Mirza Abu al Hasan Jah, titled Asif Khan was the brother of Noor Jahan, foremost of Emperor Jahangir’s twenty wives and father of Mumtaz Mahal, wife of Emperor Shah Jahan. In 1636, he was elevated as Khan-e-Khana and commander-in-chief and a year later became the governor of Lahore. Asif Khan died on 12 June 1641 in a battle against the forces of rebel Raja Jagat Singh. His tomb was built in the Shahdara Bagh complex in four years by Shah Jahan. The tomb is an octagonal structure with a high bulbous dome, stands on an eight-sided podium originally of red sand stone amid a spacious walled garden approached through a gate in the south. The tomb was also plundered by the Sikhs in the 19th century for its marble and sandstone. The Akbari Sarai, along with the Tombs of Jahangir and Asif Khan, were inscribed on the tentative list of UNESCO World Heritage Sites in 1993.

Akbari Sarai

The Akbari Sarai is a large caravan inn (Sarai). The sarai was originally built for travellers and later on for caretakers of the Tomb of Jahangir. Abdul Hamid Lahori, the court historian to Emperor Shah Jahan, mentioned the building by the name Jilu Khana-e-Rauza, which means “attached court of the tomb”, in his book “the Padshahnama” Despite the name of the structure, Akbari Sarai was begun during the reign of Islam Shah Suri in the mid-1550s, and not during the reign of the Mughal Emperor Akbar while the cells which line the complex and its gateways, date from the Shah Jahan period in the mid-1600s. The Sarai served as both a station for wayfarers, and also a mail station known as a dāk chowkī. The Sarai was administered by an official known as a Shāhnā with several assistant caretakers.
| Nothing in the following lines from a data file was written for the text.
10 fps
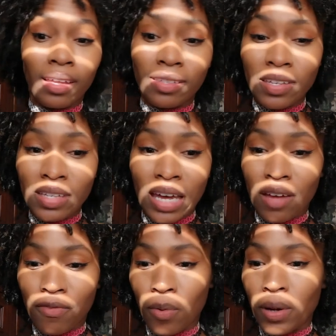it says that I
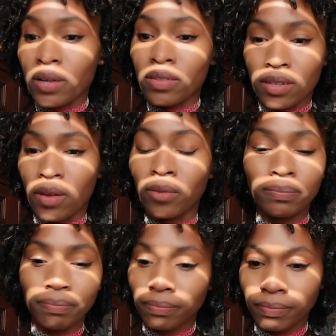have 4 still.
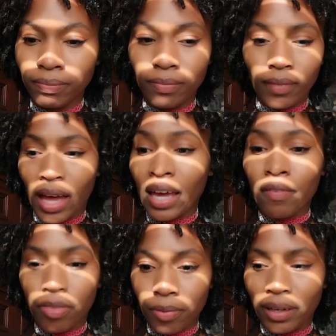I
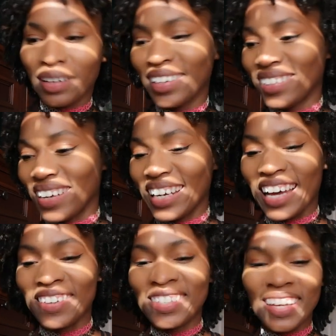have 3 right
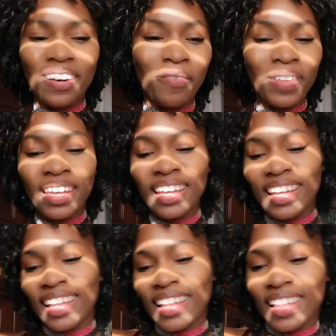now, so
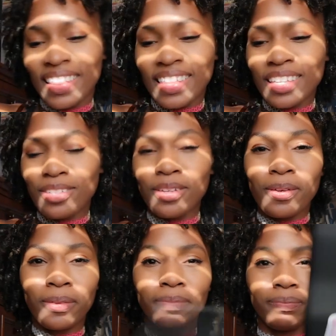these two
Fodder for animals, hot and cold water, and bedsteads were provided free of charge. The Sarai also had a physician, as well as a resident baker, and a water well located outside of the walls of the Sarai. The Sarai is in the form of an oblong quadrangle, which covers a total area of 12 acres. The courtyard of the Sarai complex is flanked on all sides by a raised terrace where rows of 180 cells known as khanaha are located with a veranda and a common open passage. The corners of the Sarai are flanked by towers. Tower chambers are the most elaborate of all the Sarai’s cells, and feature an elliptical hall in front with a veranda, with an octagonal room in the back.